Transcribe exactly each line of the entries, from the opening line to the line with "[5:36.84-5:49.88]", with both of those lines included.

[Stored data]
++++
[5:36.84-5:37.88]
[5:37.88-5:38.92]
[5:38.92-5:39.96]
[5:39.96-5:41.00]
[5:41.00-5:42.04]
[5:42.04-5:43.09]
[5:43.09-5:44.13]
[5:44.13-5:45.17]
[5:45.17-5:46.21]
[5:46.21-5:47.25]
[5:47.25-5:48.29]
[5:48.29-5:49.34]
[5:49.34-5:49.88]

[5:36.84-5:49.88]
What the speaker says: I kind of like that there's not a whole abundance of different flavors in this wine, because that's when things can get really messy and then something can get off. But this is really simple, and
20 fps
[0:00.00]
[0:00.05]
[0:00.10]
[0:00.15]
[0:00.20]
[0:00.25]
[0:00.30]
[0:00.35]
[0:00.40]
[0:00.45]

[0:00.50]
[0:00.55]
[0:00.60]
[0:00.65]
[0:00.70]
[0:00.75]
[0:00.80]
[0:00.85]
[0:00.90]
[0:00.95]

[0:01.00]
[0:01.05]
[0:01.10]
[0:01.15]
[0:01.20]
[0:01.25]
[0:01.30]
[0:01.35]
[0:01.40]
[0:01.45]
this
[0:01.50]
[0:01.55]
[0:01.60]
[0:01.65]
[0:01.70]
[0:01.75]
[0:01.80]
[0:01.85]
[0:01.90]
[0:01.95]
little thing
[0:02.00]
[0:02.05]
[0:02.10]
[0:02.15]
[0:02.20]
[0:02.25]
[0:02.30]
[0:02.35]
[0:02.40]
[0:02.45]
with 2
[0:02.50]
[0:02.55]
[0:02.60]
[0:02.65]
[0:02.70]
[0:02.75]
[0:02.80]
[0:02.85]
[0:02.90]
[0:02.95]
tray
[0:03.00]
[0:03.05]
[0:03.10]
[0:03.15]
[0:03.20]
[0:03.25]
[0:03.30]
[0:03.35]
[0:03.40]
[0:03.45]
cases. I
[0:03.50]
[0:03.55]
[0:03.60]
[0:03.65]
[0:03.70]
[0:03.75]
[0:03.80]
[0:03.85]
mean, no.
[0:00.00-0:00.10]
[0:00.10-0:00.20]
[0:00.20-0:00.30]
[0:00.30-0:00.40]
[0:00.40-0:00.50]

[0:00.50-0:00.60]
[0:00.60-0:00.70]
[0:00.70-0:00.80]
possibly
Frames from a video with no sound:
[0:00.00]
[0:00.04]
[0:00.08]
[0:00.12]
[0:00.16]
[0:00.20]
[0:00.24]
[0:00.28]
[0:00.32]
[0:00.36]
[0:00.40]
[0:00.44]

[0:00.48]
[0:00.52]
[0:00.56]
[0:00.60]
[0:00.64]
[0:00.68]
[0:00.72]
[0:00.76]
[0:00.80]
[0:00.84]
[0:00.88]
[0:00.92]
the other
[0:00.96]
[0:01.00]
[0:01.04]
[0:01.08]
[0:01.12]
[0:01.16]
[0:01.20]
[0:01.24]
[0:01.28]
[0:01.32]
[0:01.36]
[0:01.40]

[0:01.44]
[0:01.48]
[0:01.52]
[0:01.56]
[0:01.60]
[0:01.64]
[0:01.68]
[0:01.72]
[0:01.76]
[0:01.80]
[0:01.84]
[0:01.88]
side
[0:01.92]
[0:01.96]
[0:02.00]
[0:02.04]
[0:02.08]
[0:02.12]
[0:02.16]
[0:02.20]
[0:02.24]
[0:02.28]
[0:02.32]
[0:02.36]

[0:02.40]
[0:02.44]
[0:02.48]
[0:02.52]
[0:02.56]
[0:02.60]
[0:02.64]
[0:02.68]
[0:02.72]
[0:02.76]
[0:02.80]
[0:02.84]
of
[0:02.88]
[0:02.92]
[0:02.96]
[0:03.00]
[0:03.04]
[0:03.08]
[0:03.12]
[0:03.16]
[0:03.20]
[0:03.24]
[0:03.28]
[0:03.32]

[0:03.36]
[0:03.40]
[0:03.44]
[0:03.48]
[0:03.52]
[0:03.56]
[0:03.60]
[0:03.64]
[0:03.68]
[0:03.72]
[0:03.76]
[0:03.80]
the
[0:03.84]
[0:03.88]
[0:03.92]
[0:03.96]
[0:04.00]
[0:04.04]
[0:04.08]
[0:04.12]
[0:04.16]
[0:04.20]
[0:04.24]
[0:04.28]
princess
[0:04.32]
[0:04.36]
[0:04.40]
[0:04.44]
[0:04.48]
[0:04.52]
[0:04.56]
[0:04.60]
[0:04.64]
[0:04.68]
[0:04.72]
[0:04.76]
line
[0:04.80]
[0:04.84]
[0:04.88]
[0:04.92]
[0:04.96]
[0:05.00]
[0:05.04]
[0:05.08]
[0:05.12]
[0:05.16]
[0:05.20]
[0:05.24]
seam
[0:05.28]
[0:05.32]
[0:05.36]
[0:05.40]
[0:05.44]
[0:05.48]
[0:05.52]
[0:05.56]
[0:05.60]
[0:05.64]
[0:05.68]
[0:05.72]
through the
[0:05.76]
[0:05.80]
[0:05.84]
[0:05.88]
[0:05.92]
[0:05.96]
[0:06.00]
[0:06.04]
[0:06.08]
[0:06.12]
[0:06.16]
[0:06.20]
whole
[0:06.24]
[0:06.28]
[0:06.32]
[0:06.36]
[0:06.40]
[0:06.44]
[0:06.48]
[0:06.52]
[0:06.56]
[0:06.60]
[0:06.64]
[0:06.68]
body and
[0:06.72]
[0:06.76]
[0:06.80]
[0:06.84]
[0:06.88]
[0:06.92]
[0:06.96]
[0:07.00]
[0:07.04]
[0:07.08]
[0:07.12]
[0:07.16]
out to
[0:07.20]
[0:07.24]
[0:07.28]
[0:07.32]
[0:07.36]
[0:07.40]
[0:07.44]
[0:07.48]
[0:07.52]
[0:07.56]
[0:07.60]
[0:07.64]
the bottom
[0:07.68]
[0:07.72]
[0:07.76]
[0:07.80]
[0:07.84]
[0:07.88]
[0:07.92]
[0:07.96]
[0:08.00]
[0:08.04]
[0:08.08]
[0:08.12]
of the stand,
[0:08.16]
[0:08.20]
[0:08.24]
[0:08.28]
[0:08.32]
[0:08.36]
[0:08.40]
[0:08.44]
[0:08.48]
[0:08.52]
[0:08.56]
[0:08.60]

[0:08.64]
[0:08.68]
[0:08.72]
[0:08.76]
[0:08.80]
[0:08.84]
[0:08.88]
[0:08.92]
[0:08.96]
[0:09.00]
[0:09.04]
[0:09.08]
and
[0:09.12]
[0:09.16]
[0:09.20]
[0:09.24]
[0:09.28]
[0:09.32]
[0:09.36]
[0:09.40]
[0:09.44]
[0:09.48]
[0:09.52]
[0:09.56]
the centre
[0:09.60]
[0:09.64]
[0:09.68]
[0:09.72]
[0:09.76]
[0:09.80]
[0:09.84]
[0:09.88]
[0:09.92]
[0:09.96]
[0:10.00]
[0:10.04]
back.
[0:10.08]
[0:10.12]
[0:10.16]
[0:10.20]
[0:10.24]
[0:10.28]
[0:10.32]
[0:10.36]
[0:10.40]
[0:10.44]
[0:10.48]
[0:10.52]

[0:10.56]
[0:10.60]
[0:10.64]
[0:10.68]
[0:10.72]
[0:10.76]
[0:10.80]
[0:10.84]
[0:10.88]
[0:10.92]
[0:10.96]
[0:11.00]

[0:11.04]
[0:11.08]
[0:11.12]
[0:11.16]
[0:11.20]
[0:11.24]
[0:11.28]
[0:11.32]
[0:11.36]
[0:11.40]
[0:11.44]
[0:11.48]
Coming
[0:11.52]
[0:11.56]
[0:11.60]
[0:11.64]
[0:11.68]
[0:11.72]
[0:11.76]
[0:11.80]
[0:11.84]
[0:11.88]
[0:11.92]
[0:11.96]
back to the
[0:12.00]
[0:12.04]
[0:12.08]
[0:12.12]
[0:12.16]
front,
++++
▸ Exercise result
[5:36.84-5:37.88]
[5:37.88-5:38.92]
[5:38.92-5:39.96]
[5:39.96-5:41.00]
[5:41.00-5:42.04]
[5:42.04-5:43.09]
[5:43.09-5:44.13]
[5:44.13-5:45.17]
[5:45.17-5:46.21]
[5:46.21-5:47.25]
[5:47.25-5:48.29]
[5:48.29-5:49.34]
[5:49.34-5:49.88]

[5:36.84-5:49.88]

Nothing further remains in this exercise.